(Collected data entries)

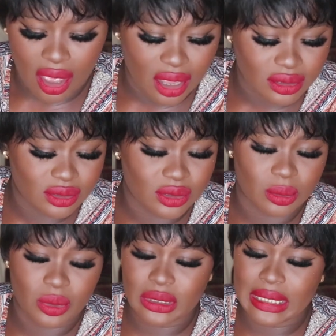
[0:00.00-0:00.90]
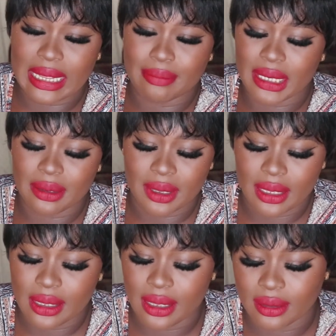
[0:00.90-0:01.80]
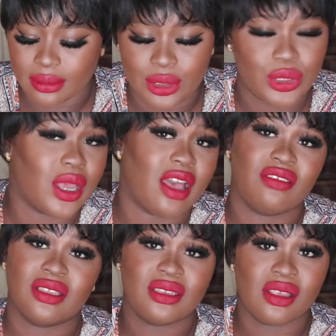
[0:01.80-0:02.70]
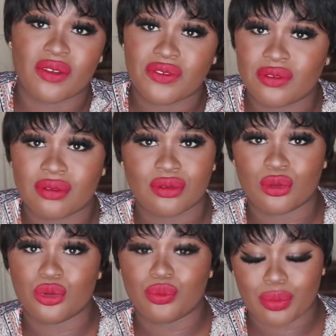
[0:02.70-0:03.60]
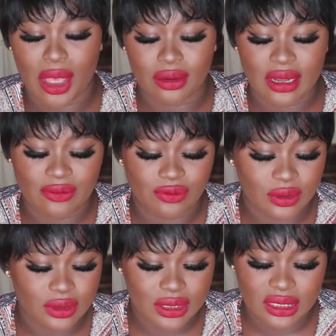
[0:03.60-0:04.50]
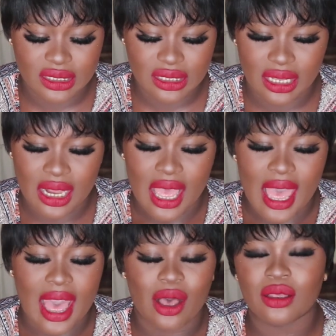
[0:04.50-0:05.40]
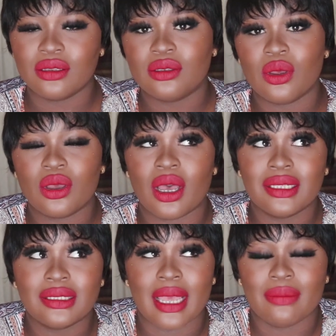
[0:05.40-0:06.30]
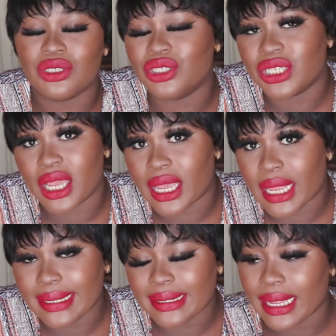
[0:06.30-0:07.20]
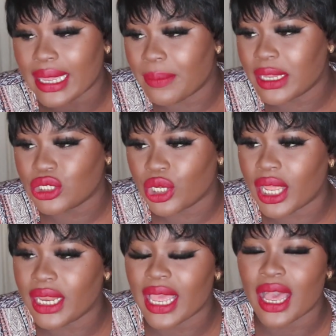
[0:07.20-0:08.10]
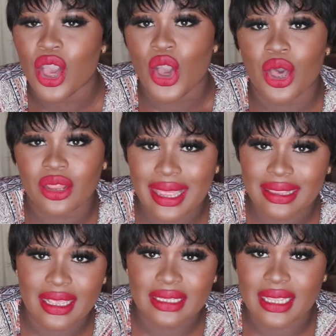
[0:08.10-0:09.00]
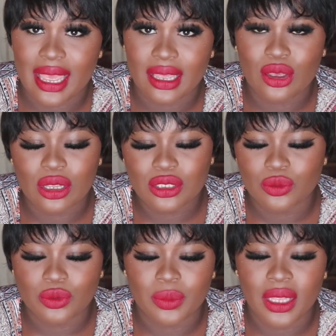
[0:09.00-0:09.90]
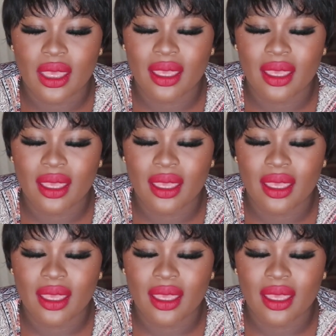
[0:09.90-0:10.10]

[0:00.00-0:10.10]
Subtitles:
and some other medemede, you have yourself good powder for seasoning. I also got ginger garlic, like I mentioned earlier. Other things I got would be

# HOW TO COMPLETE THIS TASK:
An exact copy is needed of every line from the one holding "[0:06.30-0:07.20]" to the end of the entries above, both ends kept and each picture dropped.

# SOLUTION:
[0:06.30-0:07.20]
[0:07.20-0:08.10]
[0:08.10-0:09.00]
[0:09.00-0:09.90]
[0:09.90-0:10.10]

[0:00.00-0:10.10]
Subtitles:
and some other medemede, you have yourself good powder for seasoning. I also got ginger garlic, like I mentioned earlier. Other things I got would be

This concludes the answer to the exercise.